EXCERPTED RECORDS:
↓↓↓

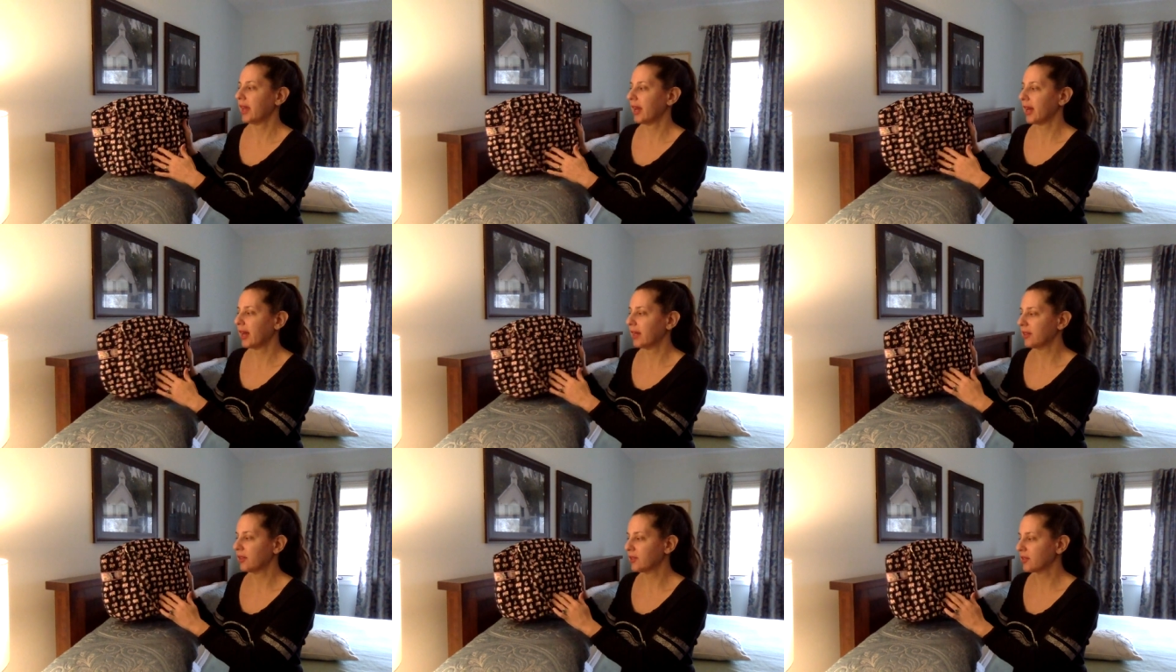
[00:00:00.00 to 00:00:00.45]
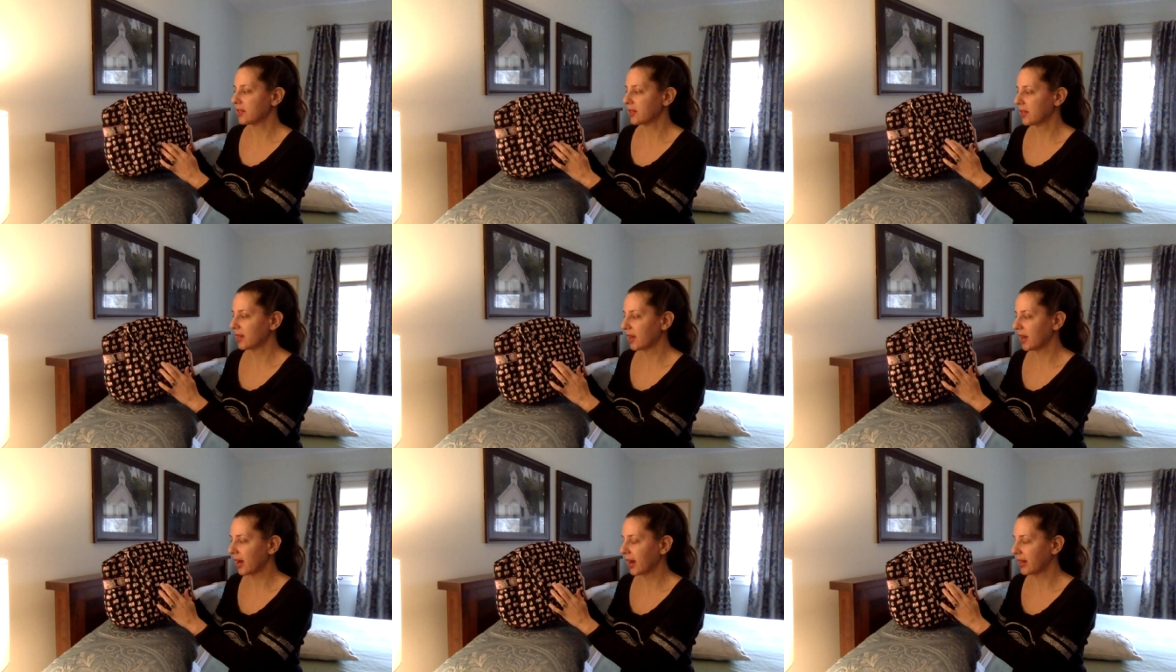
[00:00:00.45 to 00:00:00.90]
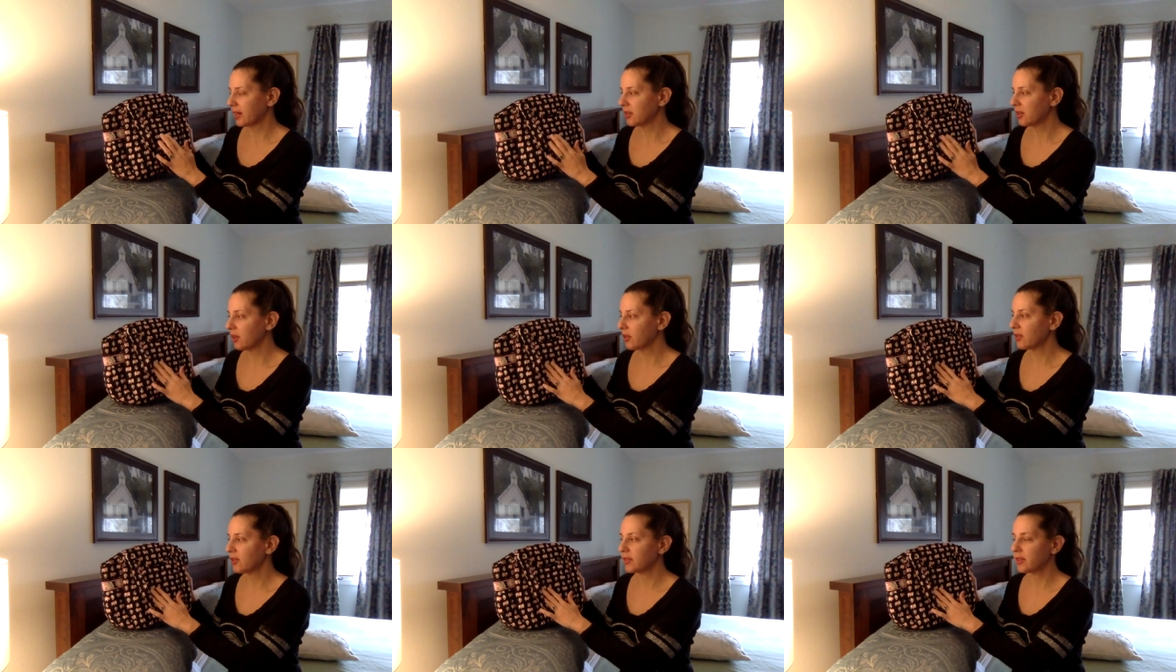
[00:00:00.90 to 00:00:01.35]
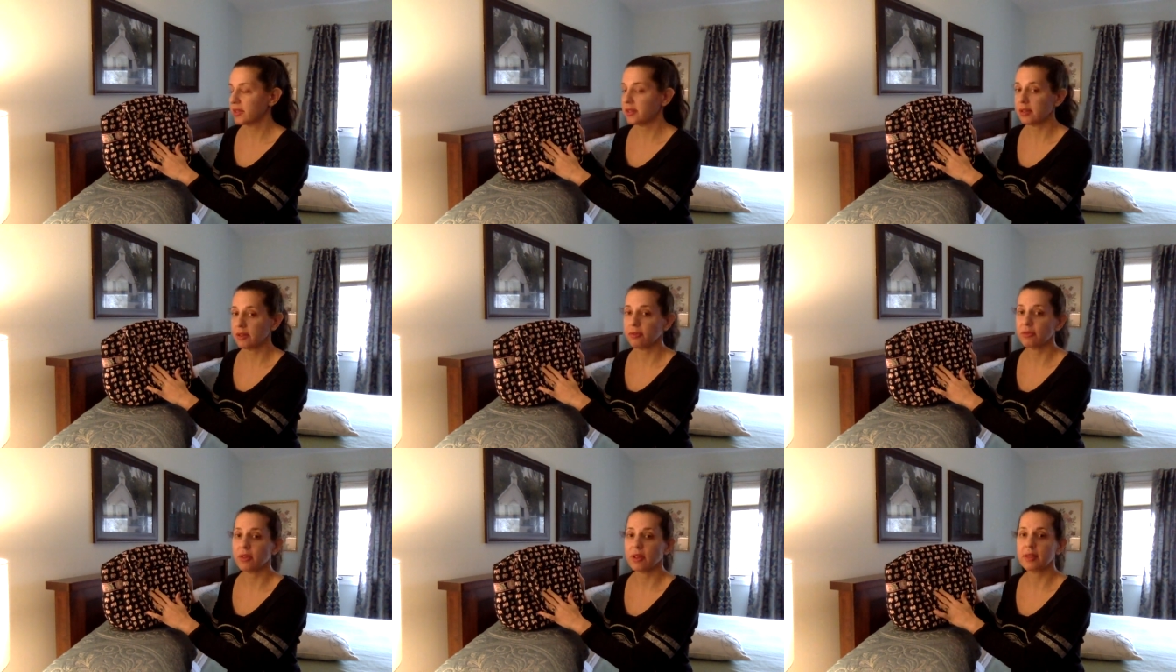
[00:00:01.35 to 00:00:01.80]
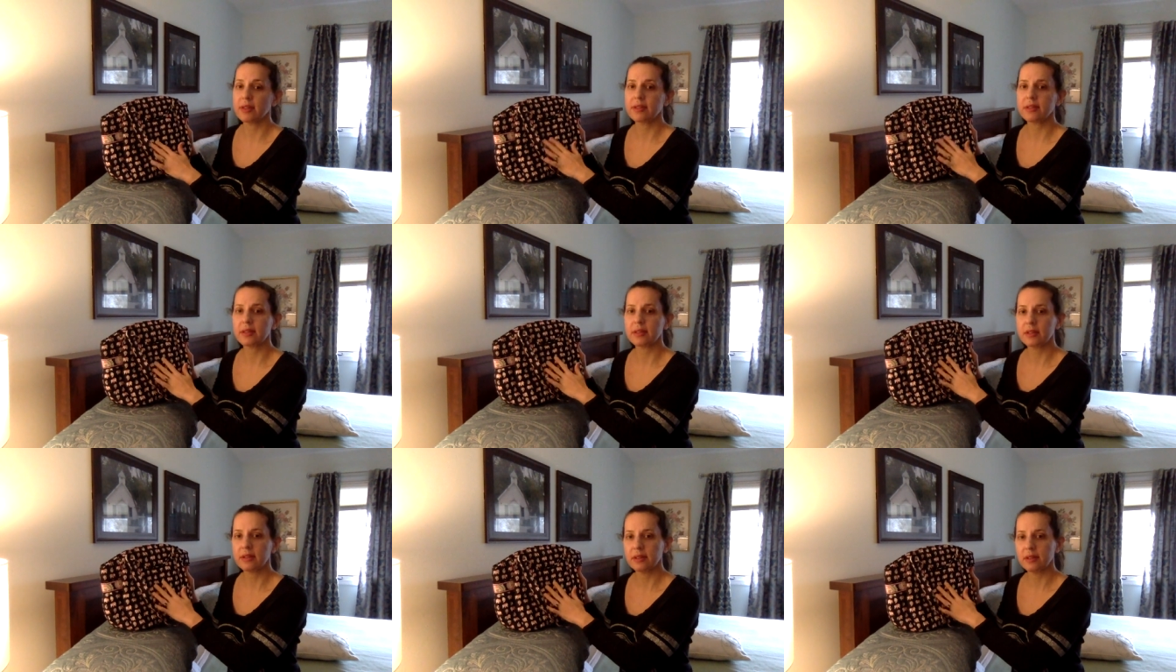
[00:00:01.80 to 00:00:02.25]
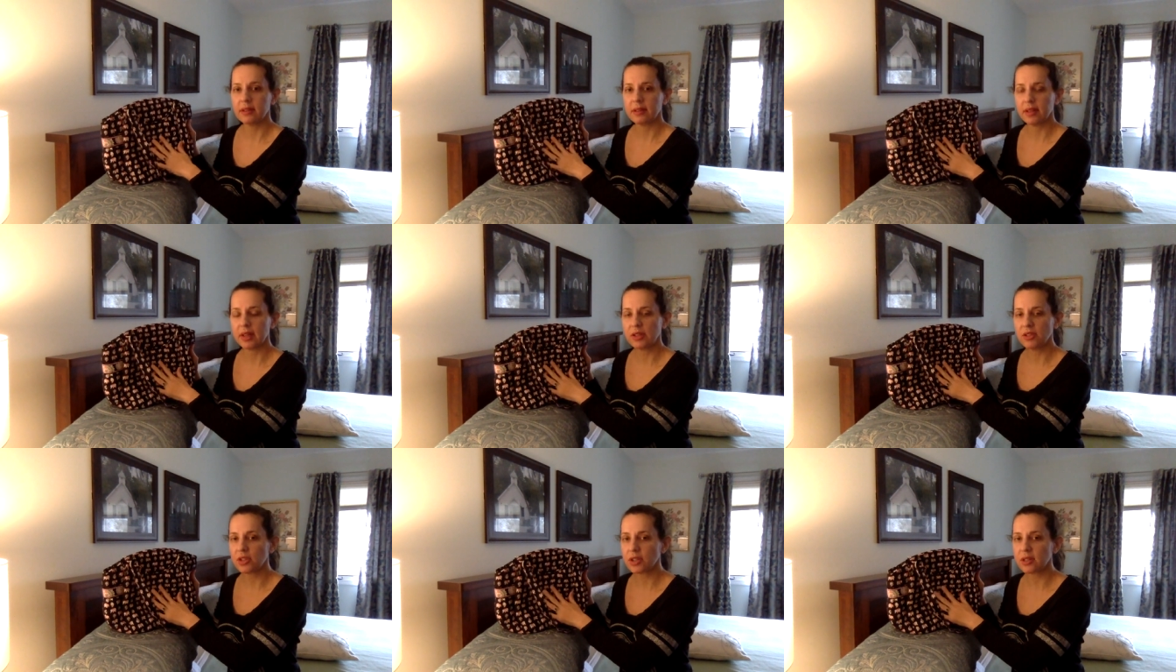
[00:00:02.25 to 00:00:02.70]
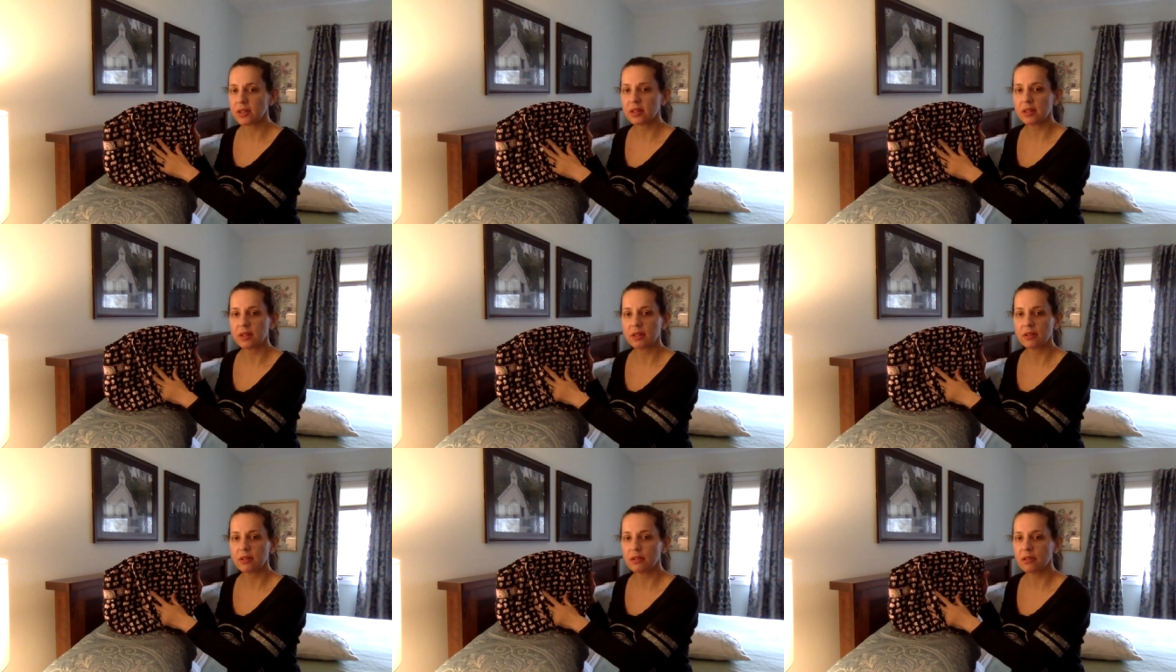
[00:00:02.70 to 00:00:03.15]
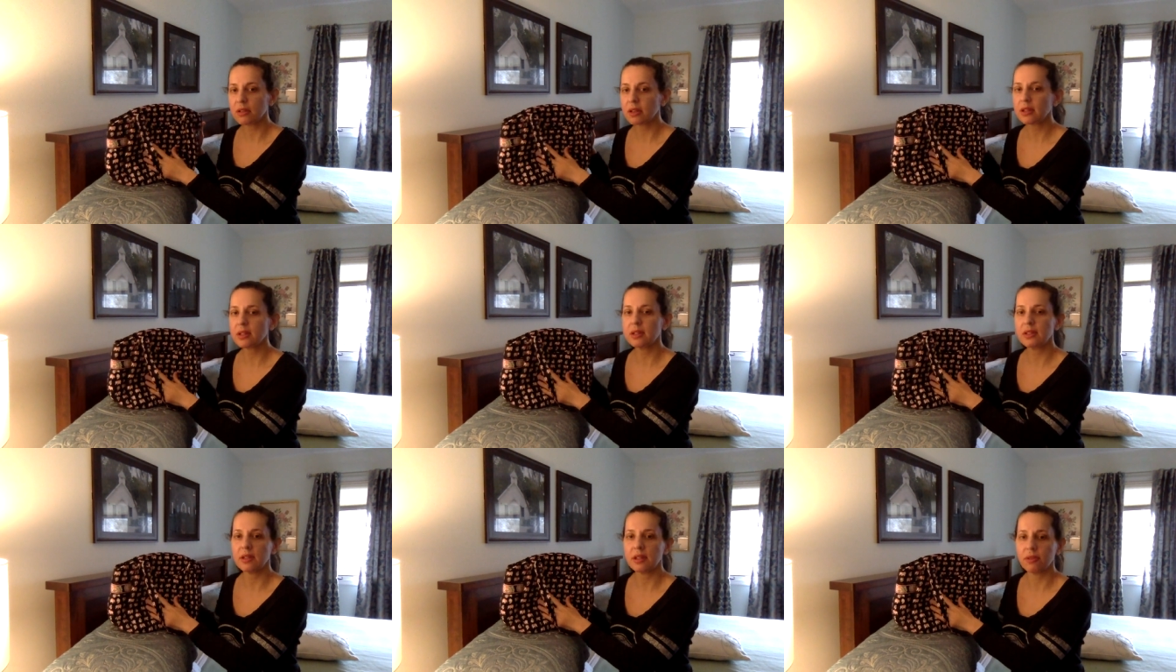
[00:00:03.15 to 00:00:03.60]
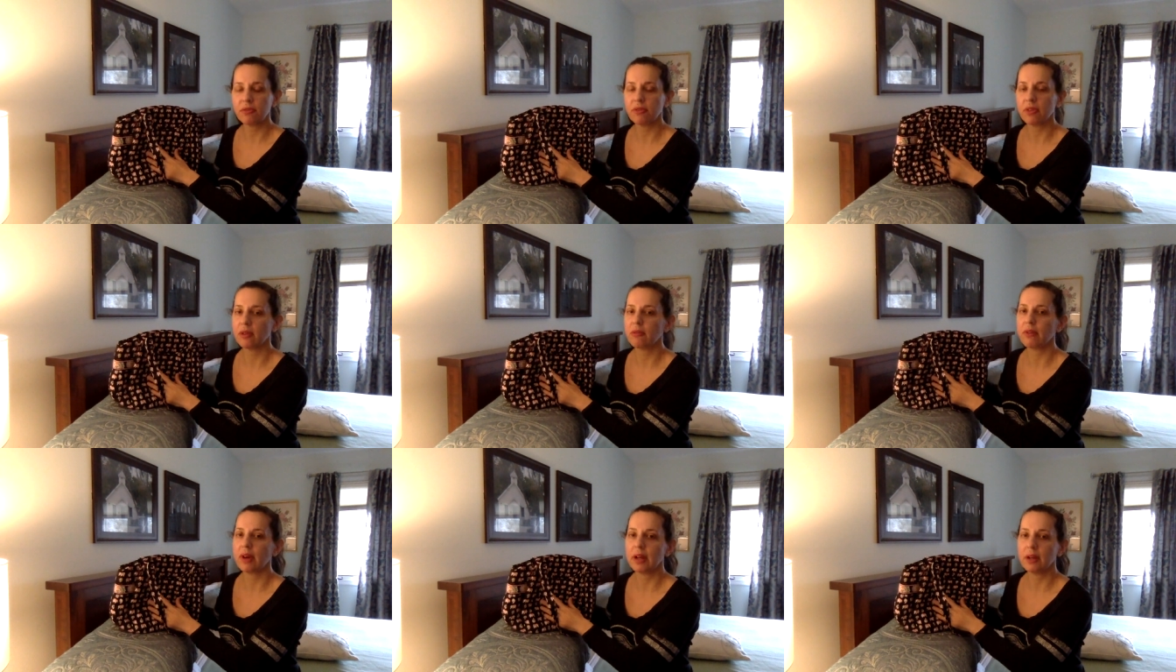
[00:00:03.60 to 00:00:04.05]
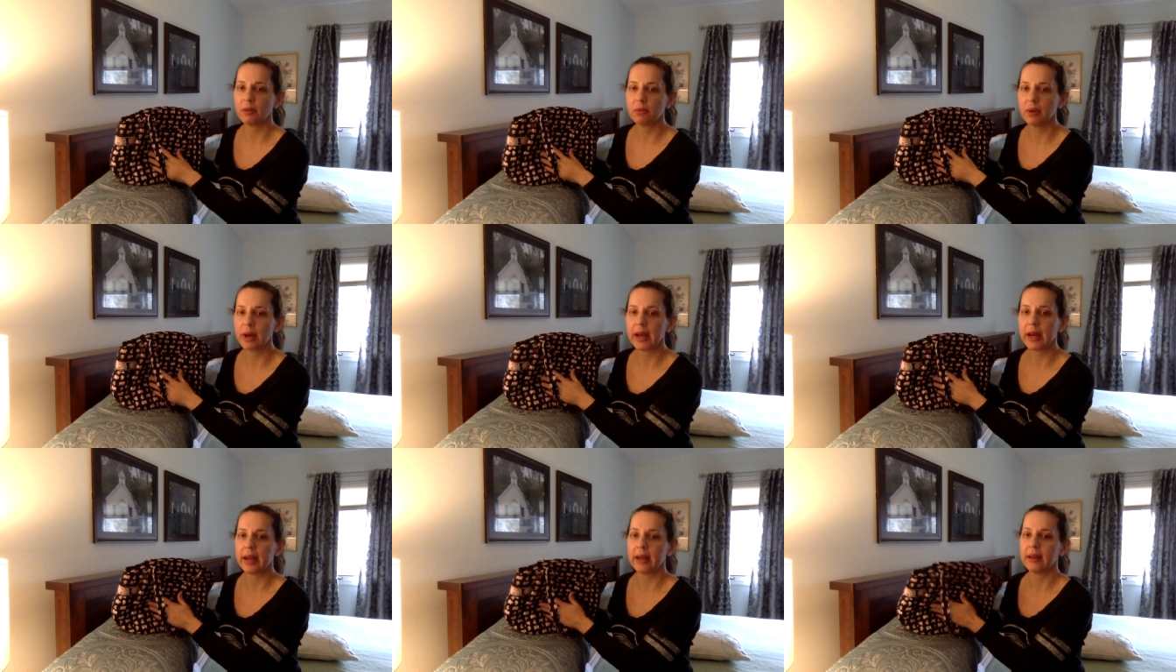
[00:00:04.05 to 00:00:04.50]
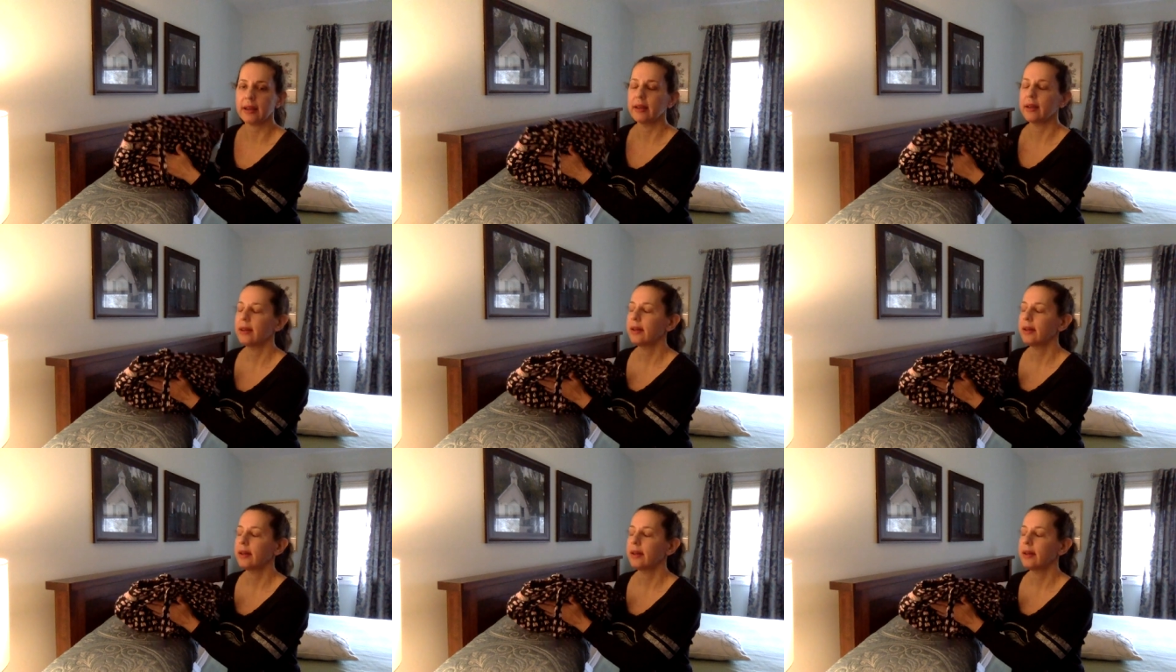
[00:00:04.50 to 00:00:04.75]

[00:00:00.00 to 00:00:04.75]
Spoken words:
And I noticed a difference. They just looked different right away.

↑↑↑

BRIEF:
Repeat the material above word for word but skip the images.

ANSWER TO THE EXERCISE:
[00:00:00.00 to 00:00:00.45]
[00:00:00.45 to 00:00:00.90]
[00:00:00.90 to 00:00:01.35]
[00:00:01.35 to 00:00:01.80]
[00:00:01.80 to 00:00:02.25]
[00:00:02.25 to 00:00:02.70]
[00:00:02.70 to 00:00:03.15]
[00:00:03.15 to 00:00:03.60]
[00:00:03.60 to 00:00:04.05]
[00:00:04.05 to 00:00:04.50]
[00:00:04.50 to 00:00:04.75]

[00:00:00.00 to 00:00:04.75]
Spoken words:
And I noticed a difference. They just looked different right away.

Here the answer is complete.